── Provided information
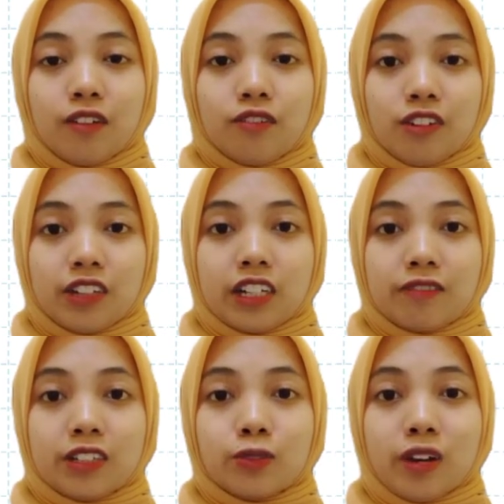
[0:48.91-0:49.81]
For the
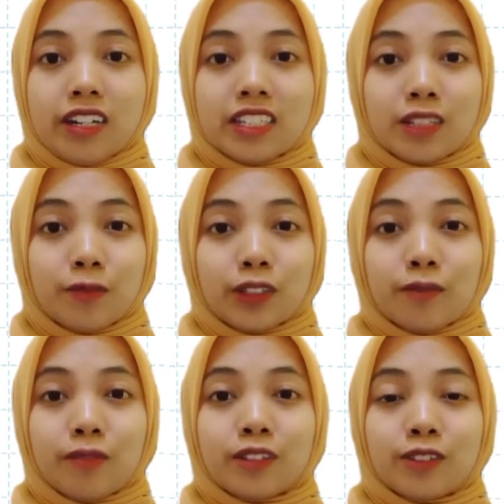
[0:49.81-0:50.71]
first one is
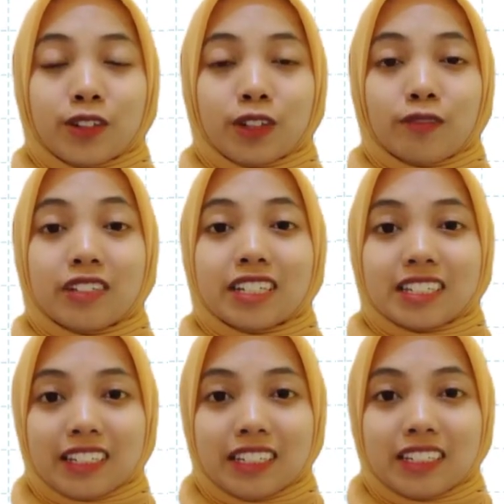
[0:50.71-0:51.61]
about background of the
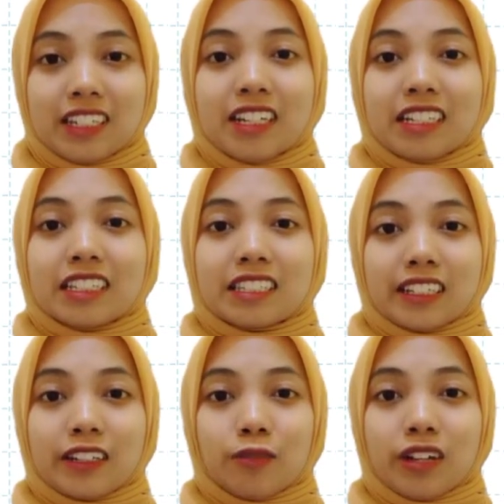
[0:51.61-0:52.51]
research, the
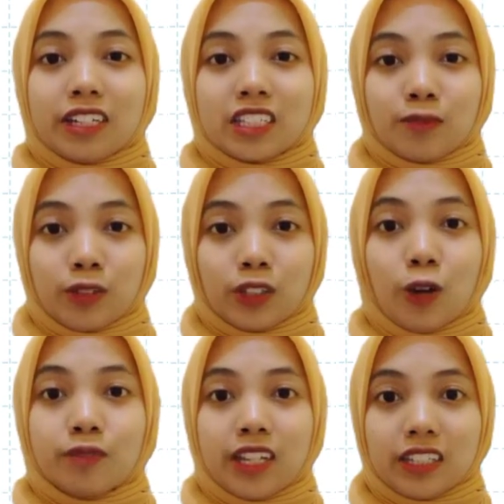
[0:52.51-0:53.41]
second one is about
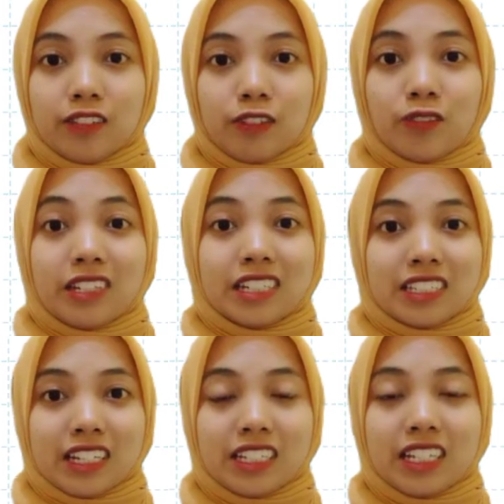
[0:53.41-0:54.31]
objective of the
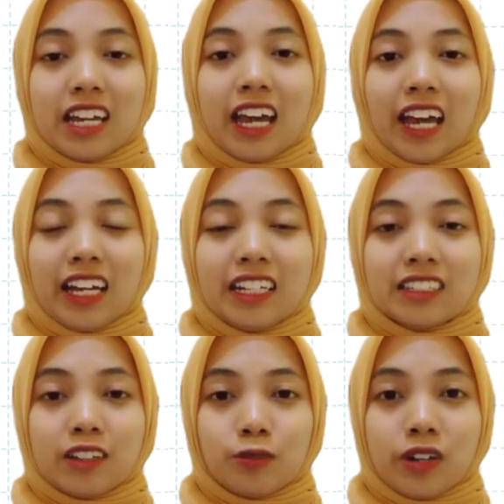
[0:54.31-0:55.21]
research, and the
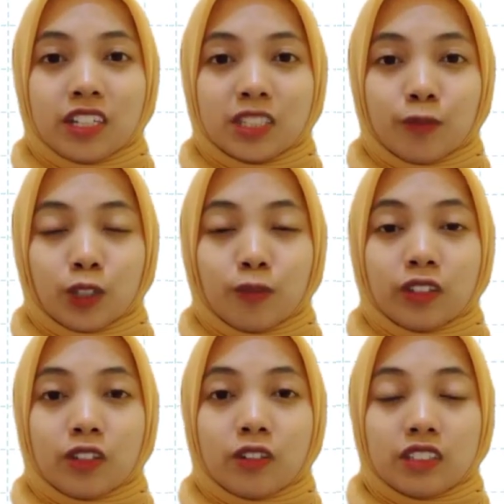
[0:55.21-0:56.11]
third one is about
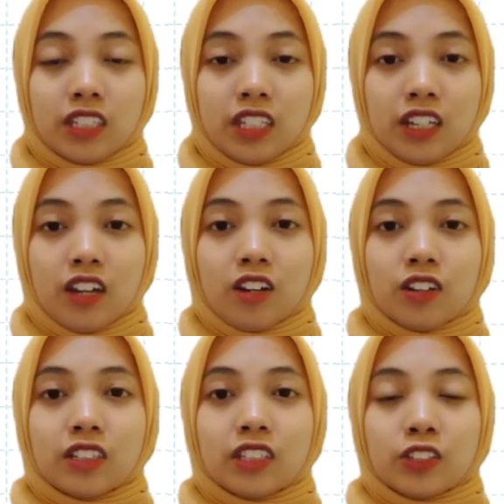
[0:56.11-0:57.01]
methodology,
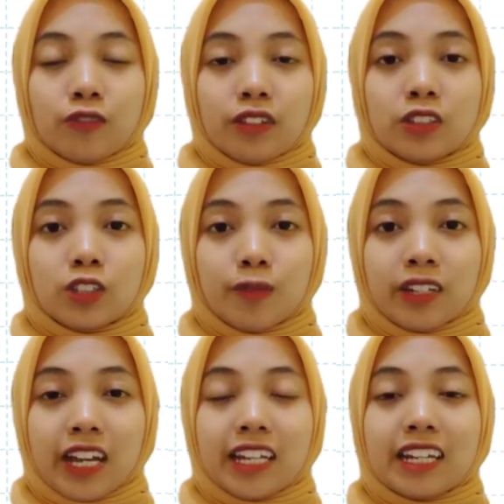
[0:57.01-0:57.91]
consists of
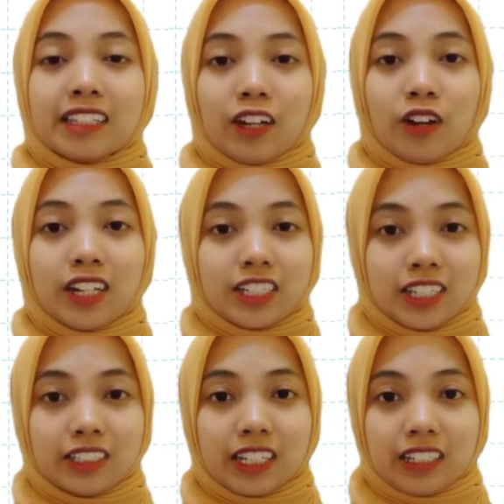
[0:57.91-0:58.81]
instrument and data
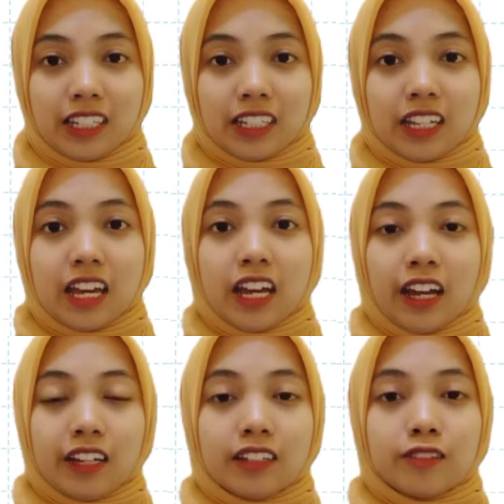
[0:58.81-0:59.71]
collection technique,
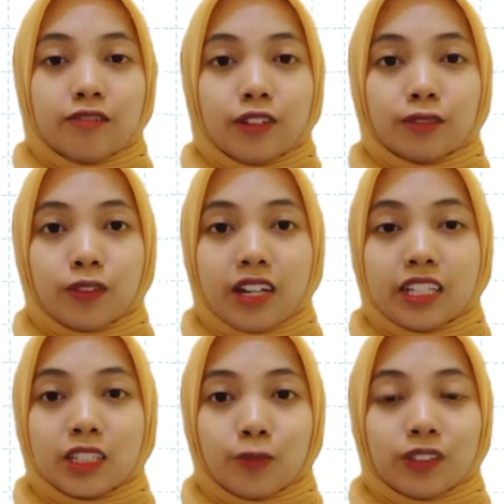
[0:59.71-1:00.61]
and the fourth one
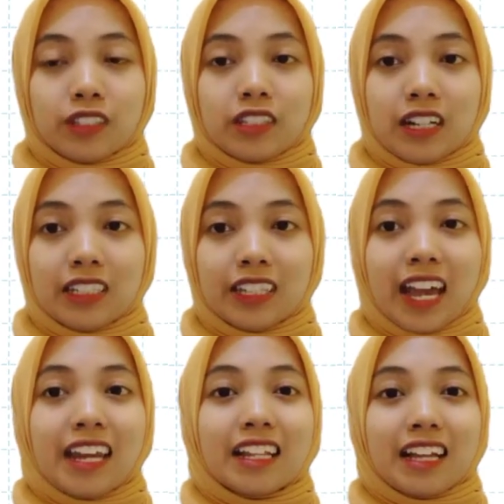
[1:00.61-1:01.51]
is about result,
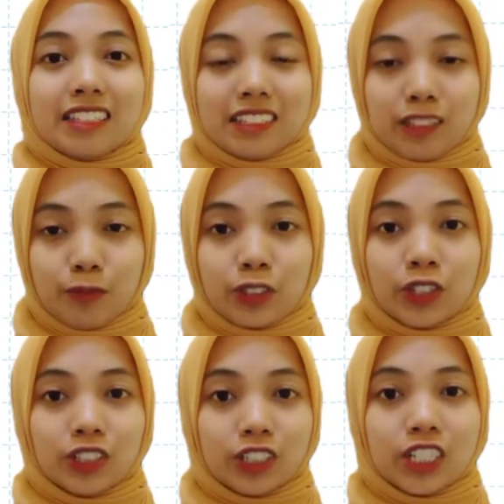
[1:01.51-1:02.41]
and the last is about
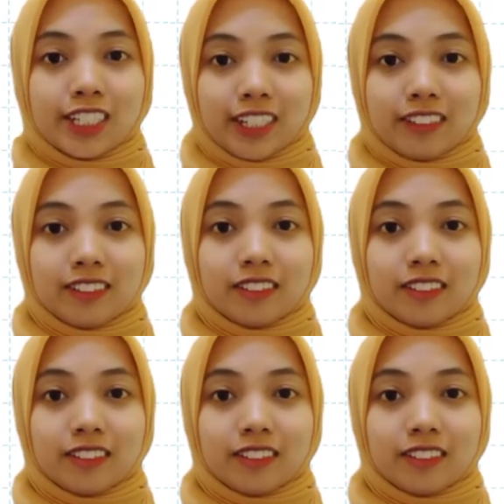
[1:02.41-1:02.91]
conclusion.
────
How to complete this task:
Each word of the data should be repeated exactly, and the pictures left out.

Result of this exercise:
[0:48.91-0:49.81]
For the
[0:49.81-0:50.71]
first one is
[0:50.71-0:51.61]
about background of the
[0:51.61-0:52.51]
research, the
[0:52.51-0:53.41]
second one is about
[0:53.41-0:54.31]
objective of the
[0:54.31-0:55.21]
research, and the
[0:55.21-0:56.11]
third one is about
[0:56.11-0:57.01]
methodology,
[0:57.01-0:57.91]
consists of
[0:57.91-0:58.81]
instrument and data
[0:58.81-0:59.71]
collection technique,
[0:59.71-1:00.61]
and the fourth one
[1:00.61-1:01.51]
is about result,
[1:01.51-1:02.41]
and the last is about
[1:02.41-1:02.91]
conclusion.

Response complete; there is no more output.